Membayangkan perubahan drastis dalam skala masif dalam waktu singkat mungkin tidak adil bagi Jokowi-JK. Reformasi birokrasi memang merupakan kebutuhan vital dan merupakan sebuah grand design yang akan terus berlanjut sampai nanti benar-benar terwujud apa yang disebut sebagai good governance, yakni penyelenggaraan pemerintahan yang berlangsung secara akuntabel, profesional, efektif, efisien, transparan, terbuka dan mentaati hukum (rule of law). Sehubungan dengan itu, pemilihan kabinet yang profesional mutlak di lakukan dari mana pun asalnya (dari parpol, akademisi, maupun praktisi). Yang juga sangat penting untuk dilakukan adalah, para kabinet dalam pemerintahan harus memahami soal bagaimana merasionalisasi birokrasi di lingkungan kementriannya sambil berperan secara bertahap dalam membangun birokrasi yang efektif, efisien, dan akuntabel dalam skala yang lebih masif dan merata.

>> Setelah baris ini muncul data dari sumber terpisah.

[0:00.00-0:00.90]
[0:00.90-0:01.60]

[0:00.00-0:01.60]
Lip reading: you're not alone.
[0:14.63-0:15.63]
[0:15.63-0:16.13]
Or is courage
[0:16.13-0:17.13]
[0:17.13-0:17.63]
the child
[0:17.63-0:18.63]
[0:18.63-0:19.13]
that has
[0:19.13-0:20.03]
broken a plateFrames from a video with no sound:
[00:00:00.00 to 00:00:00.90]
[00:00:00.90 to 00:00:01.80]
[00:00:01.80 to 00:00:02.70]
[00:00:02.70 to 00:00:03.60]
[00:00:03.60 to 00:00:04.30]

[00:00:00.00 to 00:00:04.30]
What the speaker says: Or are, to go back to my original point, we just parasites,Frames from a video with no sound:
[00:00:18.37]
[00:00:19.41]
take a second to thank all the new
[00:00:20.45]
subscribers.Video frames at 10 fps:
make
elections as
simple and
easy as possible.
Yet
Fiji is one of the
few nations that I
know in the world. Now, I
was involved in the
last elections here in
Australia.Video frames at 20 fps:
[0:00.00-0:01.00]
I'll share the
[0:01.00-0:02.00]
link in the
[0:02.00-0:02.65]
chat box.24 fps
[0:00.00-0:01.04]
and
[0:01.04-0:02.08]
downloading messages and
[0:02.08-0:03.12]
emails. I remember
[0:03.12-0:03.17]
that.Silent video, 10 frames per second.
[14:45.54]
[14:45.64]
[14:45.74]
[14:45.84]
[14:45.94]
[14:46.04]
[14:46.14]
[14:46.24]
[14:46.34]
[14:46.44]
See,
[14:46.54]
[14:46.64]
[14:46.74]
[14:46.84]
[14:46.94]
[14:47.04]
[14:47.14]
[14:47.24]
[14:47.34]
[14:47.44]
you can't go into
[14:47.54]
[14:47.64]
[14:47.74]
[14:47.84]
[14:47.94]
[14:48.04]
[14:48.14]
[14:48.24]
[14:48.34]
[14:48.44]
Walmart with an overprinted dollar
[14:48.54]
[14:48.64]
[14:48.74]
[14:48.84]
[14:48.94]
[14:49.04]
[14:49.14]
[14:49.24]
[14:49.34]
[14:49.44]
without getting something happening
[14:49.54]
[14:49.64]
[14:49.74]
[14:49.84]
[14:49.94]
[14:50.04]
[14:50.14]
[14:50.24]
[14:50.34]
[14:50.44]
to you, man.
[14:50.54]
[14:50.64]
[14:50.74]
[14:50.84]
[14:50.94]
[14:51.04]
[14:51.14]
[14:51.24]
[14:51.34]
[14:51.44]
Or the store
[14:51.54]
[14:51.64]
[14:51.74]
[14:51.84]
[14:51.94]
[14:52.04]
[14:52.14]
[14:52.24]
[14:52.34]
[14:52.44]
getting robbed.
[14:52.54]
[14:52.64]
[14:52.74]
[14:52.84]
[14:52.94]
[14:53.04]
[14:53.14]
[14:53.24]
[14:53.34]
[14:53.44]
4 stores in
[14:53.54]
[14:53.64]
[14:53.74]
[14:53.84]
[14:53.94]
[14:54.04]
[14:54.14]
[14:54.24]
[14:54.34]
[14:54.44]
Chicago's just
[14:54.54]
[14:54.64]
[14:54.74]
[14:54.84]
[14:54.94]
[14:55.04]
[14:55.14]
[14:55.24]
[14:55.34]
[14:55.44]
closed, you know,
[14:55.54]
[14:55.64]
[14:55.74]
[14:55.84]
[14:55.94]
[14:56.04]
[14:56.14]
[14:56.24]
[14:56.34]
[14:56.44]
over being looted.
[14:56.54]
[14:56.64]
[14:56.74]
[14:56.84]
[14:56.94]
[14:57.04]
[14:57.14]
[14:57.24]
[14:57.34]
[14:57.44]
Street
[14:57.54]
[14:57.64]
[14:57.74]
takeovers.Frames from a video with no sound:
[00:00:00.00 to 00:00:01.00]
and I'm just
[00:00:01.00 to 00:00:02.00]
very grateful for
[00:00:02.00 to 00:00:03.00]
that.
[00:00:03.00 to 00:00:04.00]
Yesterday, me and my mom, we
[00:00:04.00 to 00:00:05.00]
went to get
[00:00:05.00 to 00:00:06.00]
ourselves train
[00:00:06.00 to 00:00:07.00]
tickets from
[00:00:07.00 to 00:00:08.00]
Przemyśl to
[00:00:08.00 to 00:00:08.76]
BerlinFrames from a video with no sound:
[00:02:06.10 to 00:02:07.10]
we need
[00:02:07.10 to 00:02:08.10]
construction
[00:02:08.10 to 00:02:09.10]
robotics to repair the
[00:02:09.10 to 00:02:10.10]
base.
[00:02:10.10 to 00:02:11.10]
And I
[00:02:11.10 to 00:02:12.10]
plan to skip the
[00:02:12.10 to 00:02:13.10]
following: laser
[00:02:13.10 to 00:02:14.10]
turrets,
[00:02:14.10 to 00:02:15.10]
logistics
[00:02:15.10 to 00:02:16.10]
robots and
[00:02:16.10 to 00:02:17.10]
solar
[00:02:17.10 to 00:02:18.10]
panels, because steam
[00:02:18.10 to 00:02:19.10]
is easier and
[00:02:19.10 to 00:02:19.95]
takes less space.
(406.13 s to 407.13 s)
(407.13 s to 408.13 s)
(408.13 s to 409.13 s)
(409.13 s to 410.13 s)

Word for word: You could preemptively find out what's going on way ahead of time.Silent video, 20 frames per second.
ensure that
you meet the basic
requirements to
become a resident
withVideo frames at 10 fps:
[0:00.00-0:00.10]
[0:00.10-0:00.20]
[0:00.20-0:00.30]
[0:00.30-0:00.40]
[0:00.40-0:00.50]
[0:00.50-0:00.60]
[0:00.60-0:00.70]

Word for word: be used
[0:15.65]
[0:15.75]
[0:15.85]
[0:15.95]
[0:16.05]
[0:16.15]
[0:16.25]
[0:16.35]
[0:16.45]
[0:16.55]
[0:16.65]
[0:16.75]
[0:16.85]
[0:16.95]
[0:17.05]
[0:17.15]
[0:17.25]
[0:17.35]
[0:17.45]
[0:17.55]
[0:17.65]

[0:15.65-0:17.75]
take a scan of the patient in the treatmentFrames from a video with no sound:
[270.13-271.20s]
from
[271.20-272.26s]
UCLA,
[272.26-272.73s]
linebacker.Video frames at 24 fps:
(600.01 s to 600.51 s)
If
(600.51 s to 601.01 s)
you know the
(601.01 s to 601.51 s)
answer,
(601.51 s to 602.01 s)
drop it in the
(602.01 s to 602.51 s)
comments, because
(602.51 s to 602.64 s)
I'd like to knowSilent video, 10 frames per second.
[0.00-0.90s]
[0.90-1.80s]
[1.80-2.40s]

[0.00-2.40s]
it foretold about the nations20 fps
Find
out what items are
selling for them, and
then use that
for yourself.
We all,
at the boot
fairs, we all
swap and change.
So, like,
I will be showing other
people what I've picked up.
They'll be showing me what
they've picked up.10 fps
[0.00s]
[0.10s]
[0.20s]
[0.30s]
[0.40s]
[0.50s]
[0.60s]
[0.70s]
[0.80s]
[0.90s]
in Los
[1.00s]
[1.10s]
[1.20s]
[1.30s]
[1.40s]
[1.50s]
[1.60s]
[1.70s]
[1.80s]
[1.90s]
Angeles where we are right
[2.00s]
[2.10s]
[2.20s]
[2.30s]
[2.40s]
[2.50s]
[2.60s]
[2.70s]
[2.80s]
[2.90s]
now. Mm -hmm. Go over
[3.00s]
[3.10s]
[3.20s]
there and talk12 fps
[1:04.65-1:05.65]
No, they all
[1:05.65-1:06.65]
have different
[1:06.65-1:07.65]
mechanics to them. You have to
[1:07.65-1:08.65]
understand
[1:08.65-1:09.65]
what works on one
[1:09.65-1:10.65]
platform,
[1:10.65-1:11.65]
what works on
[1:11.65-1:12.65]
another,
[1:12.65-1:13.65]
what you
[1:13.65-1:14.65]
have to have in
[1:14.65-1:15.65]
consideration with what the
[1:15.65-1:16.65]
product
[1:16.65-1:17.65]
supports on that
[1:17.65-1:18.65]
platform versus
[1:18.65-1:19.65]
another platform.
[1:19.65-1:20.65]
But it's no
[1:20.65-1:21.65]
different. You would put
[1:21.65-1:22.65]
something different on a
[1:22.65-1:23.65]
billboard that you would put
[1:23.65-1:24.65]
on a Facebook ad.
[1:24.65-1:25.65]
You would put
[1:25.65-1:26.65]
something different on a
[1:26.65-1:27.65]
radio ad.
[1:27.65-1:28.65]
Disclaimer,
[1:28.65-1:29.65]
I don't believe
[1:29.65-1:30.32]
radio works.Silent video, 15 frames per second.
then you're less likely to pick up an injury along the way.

Jokowi dengan metode Blusukannya tentunya memerlukan dukungan para kabinet yang paham secara detail soal konsep dan praktek birokrasi yang sehat. Konsep Blusukan dengan mengundang partisipasi publik dalam menggalang aspirasi rakyat maupun dengan menggunakan partisipasi rakyat dalam mengontrol kinerja lembaga-lembaga nasional dan daerah merupakan sebuah terobosan bersejarah. Sementara itu, kecepatan JK dalam mengambil keputusan akan mempercepat terjadinya rasionalisasi birokrasi di Indonesia. Tentu saja harus dibarengi dengan pemilihan kabinet yang kapabel, tangguh, dan berani dalam merasionalisasi birokrasi di jajarannya.
Mencermati wacana perampingan susunan kabinet Jokowi-JK diharapkan dapat menjawab rasinalitas birokrasi dan penegakan hukum di Indonesia. Sebab tujuan rasinalisasi birokrasi hakikatnya untuk meningkatkan profesionalisme dan integritas birokrasi pemerintah melalui penguatan peraturan perundang-undangan, perubahan perilaku, penataan organisasi, penataan manajemen SDM aparatur, penguatan akuntabilitas, peningkatan kualitas pelayanan publik, pemberantasan praktek KKN, penerapan sistem monitoring, evaluasi kinerja dan pengawasan birokrasi yang melibatkan partisipasi masyarakat. Ketika perampingan kabinet yang profesional, tangguh, dan berani sudah terlaksana, maka pada akhirnya berujung pada peningkatan kesejahteraan seluruh rakyat Indonesia.